キム・ゴウン主演『ユミの細胞たち』待望のシーズン3、見どころ紹介!

 一見、かわいいテイストなので、それだけだと誤解されがちだが、実は本作はそれまでの韓国ドラマにはなかった斬新な一作でもある。恋愛感情で揺れ動くヒロインの感情を擬人化された3Dアニメの細胞たちで表す、実写×3Dアニメを組み合わせたドラマなのだ。

 基本的なストーリーは、キム・ゴウン演じる平凡なアラサーの会社員であるユミの恋愛模様が描かれていくだけなのだが、彼女の感情や行動の原理がさまざまな細胞たちによって随所で描写されていく。

“細胞刺激共感ロマンス”と紹介されることが多いが、“恋愛分析ドラマ”として楽しむこともできる一作といえるだろう。

 ユミの脳内に見立てた“ユミの村”には、理性を司る理性細胞、感性を司る感性細胞、恋愛をするときに重要になる愛細胞のほか、不安細胞、腹ペコ細胞、下心細胞といった脳内細胞たちが住んでいる。ユミの身に何か起こるたびに、彼らは話し合ったり、時には取っ組み合いのケンカをしたりしながら、ユミの感情や行動を決定していくのだ。

 例えば、気になる異性が目の前に現れると、“ユミの村”は大騒ぎ。感性細胞が感情に走り過ぎたら、それを理性細胞が落ち着かせたり、急に下心細胞が登場してエッチな発言をしたかと思えば、いきなり腹ペコ細胞が「何か食わせろ!」とわがままを言い出したりする。

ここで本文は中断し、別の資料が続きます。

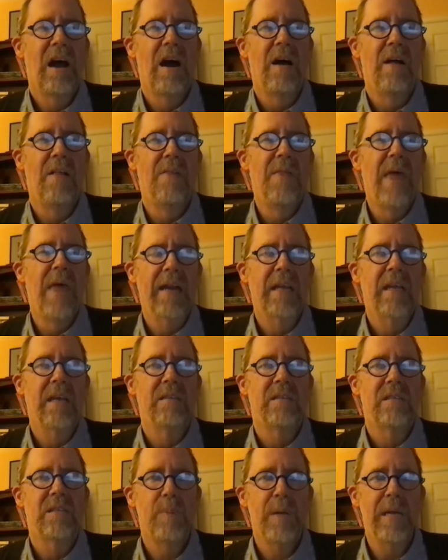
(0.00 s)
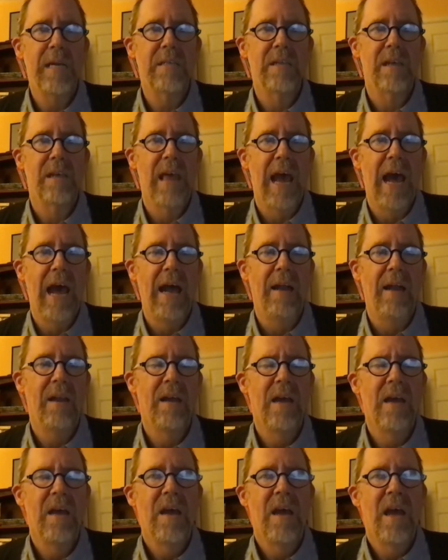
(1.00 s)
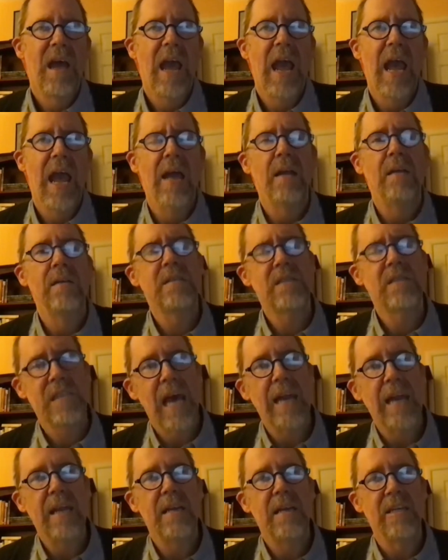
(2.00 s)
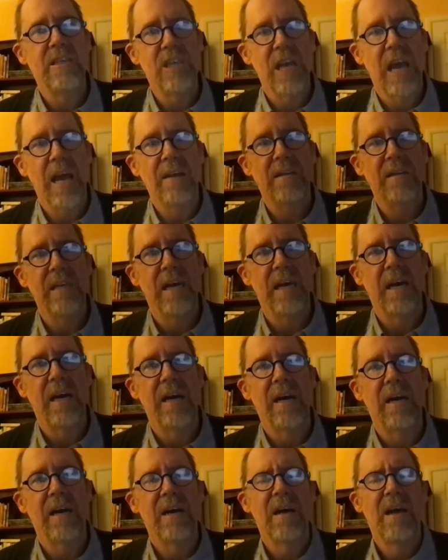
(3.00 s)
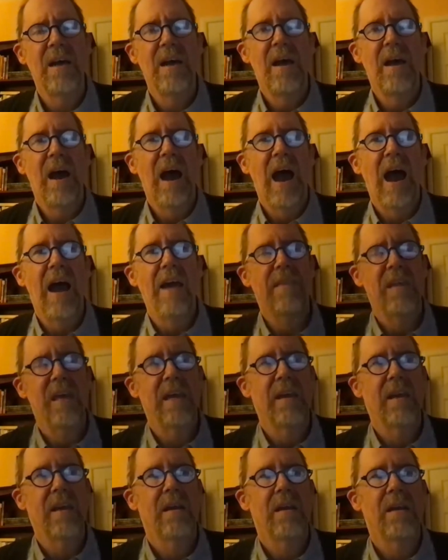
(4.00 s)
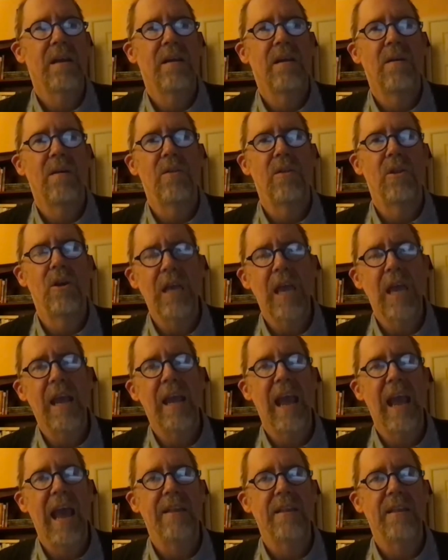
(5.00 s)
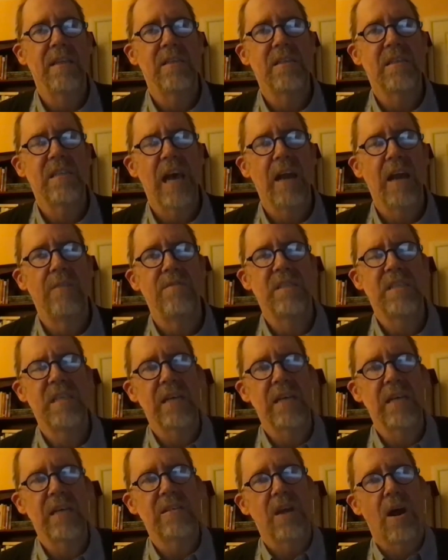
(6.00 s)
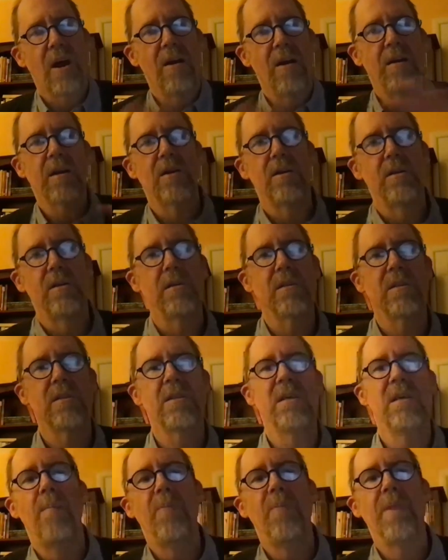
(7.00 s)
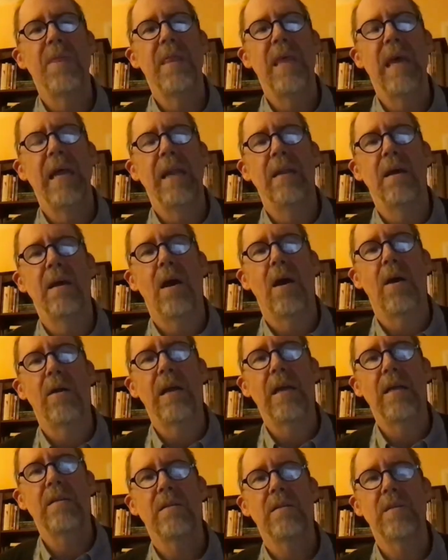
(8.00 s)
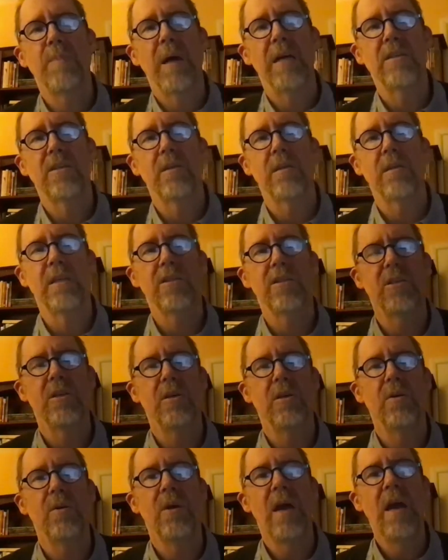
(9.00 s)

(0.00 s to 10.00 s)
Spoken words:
that can speak to that and set an agenda. I think looking at this set of 6 articles that are in the special issue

 奇想天外だが、これが不思議と人の感情の裏側を見ているような気にさせられていくのだ。2025年に日本公開された3Dアニメ映画版の『ユミの細胞たち THE MOVIE』のキャッチフレーズは「僕たちが望むのは、ユミの幸せ」だったが、細胞たちがユミのためにとにかく一生懸命なところも魅力である。

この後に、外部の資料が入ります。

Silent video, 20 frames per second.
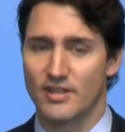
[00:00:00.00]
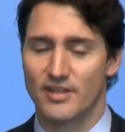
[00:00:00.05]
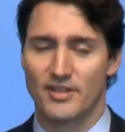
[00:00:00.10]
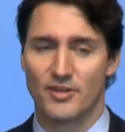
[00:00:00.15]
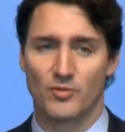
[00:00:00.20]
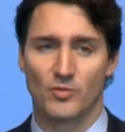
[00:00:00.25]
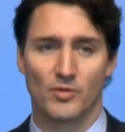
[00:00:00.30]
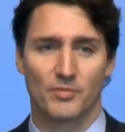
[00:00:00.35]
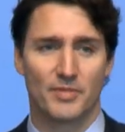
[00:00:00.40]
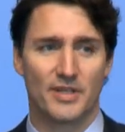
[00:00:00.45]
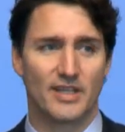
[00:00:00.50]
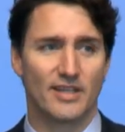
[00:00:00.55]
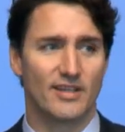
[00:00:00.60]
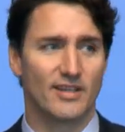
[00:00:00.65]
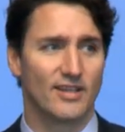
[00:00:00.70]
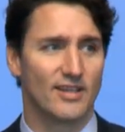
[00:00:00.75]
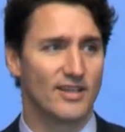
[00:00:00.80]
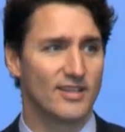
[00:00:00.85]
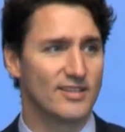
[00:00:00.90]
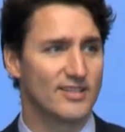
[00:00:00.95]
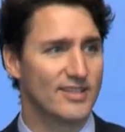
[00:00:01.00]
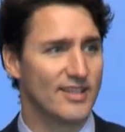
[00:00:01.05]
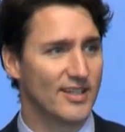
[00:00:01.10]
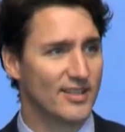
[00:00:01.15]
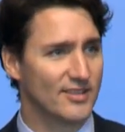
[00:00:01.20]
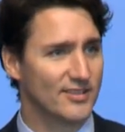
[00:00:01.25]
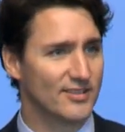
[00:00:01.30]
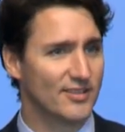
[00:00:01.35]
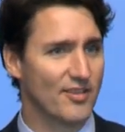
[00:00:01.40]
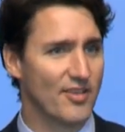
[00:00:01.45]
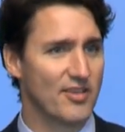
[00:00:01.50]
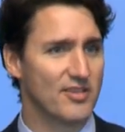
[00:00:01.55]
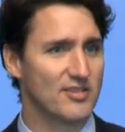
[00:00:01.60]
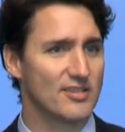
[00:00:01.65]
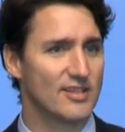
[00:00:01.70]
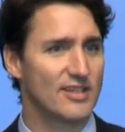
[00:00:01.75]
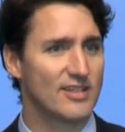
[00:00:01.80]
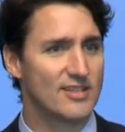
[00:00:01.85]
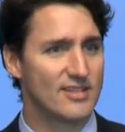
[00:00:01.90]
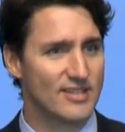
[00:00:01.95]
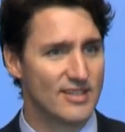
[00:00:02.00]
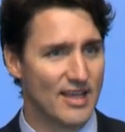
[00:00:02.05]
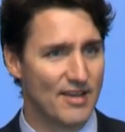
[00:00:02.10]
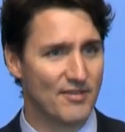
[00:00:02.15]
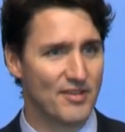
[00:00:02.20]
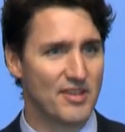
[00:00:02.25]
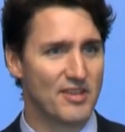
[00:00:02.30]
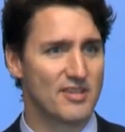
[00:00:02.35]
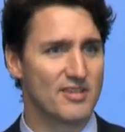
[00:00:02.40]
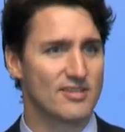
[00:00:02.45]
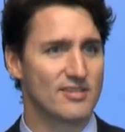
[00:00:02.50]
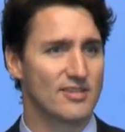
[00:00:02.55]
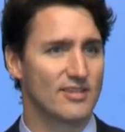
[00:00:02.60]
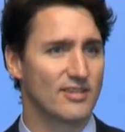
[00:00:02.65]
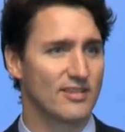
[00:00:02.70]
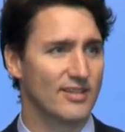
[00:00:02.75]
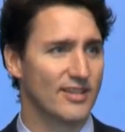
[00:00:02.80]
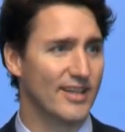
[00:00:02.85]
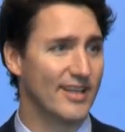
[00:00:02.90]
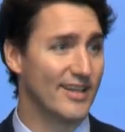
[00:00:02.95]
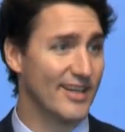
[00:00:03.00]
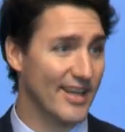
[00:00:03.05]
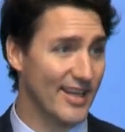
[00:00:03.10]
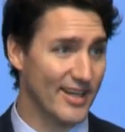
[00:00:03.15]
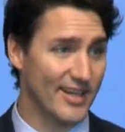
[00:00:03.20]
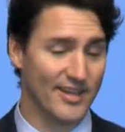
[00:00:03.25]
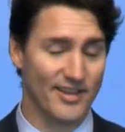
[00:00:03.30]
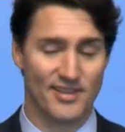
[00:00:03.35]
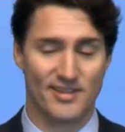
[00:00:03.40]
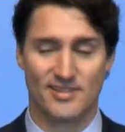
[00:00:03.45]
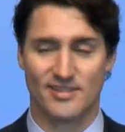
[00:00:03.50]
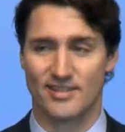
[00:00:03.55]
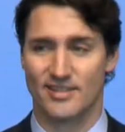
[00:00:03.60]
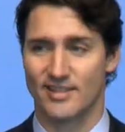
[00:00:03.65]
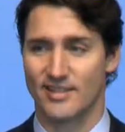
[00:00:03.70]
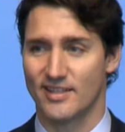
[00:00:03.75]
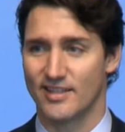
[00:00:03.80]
there will be sixths and sevenths and eighths.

 このシリーズを観ると、自分の身体の中にもかわいい細胞たちの応援団が存在しているように思えてきて勇気づけられてしまう。

『ユミの細胞たち』シーズン3 (C)2026 TVING Co., Ltd & Studio Dragon All Rights Reserved.

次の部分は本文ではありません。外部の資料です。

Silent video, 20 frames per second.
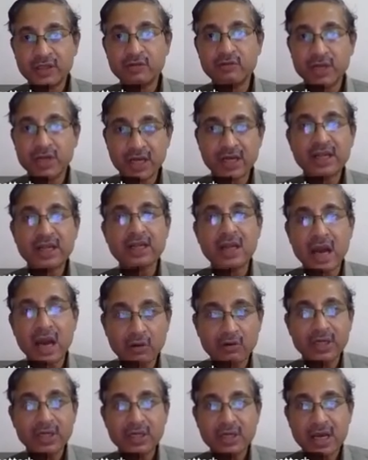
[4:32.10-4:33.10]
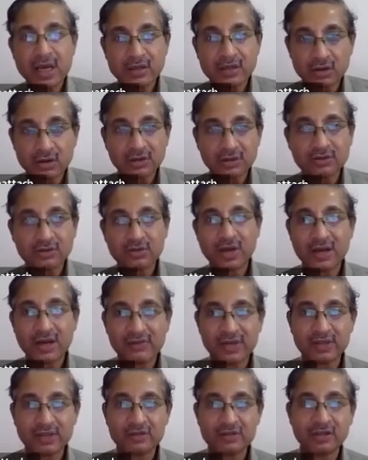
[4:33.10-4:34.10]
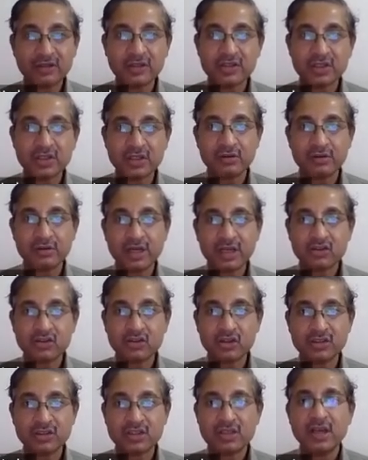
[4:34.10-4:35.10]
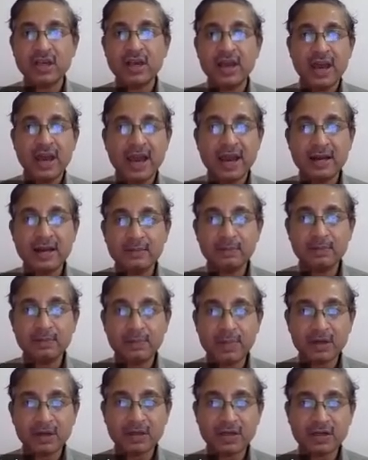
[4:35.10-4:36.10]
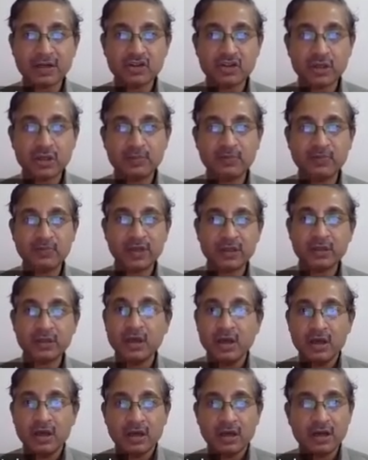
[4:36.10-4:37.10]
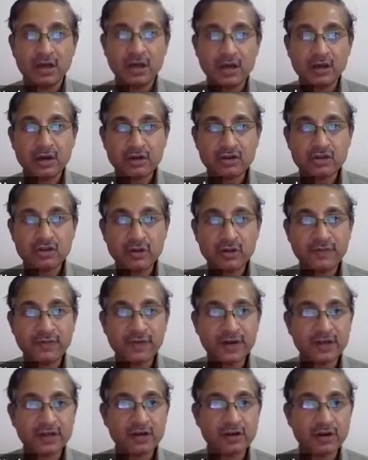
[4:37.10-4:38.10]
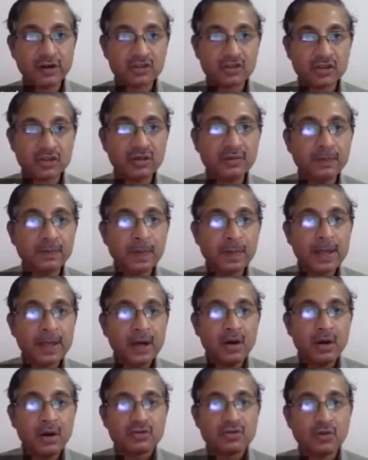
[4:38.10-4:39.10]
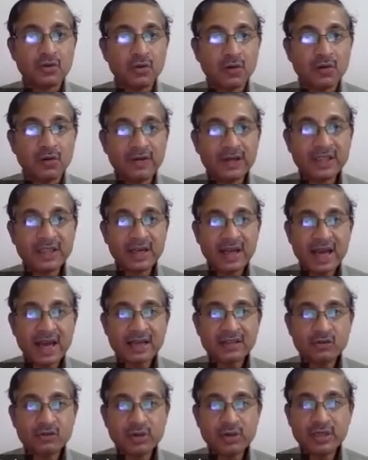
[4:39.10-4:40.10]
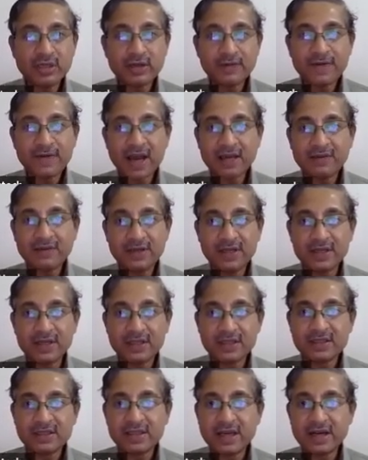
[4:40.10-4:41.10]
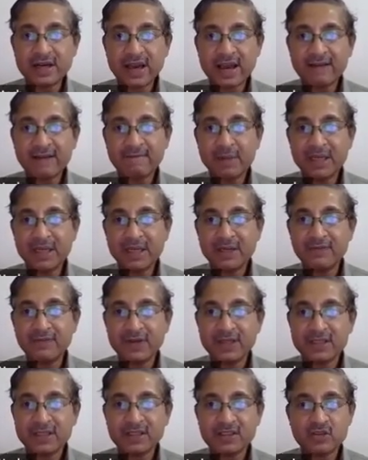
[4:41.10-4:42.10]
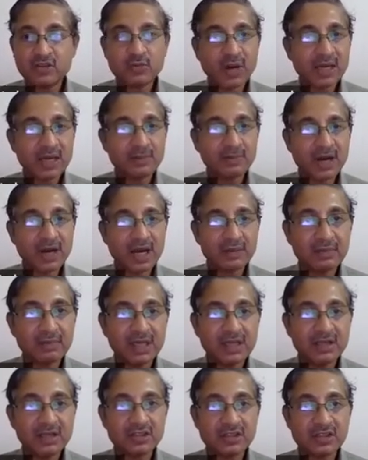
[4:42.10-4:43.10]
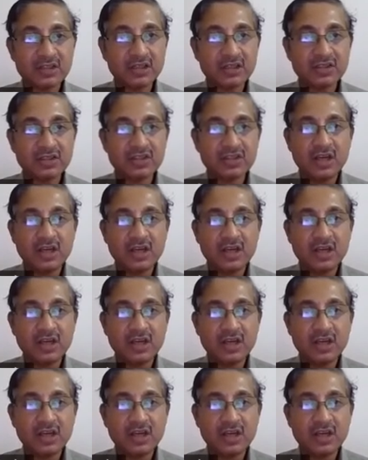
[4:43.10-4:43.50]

Union, and now India is also having strategic relations and partnership with Russian Federation. So over the last 25 years, there have been visits by prime ministers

 ヒロインのユミの恋愛相手となる男性主人公としては、シーズン1は『スプリング・フィーバー』『財閥 x 刑事』のアン・ボヒョン演じるゲーム開発者のウン、シーズン2は『愛の光』『未知のソウル』のパク・ジニョンGOT7)演じる同僚のボビーが登場する。

 まさに“完璧な彼氏”のように見えるボビーが巷では人気だったようだが、個人的にはシーズン1のほうが印象的だった。ユミだけでなく、ウンの脳内細胞たちもたびたび登場したからだ。

 ウンの脳内の村で下心サウルスという恐竜が暴れ狂うくだりも面白かったが、何といっても恋愛をする2人の心の内が細胞たちによって画面に映し出されていくところが本作の真骨頂だろう。

 特に終盤は、2人の間にどうしてそんなボタンのかけ違いが起きたのか、痛いほど理解でき、切なかった。韓国のラブコメディの中でも随一の恋愛描写だったと思う。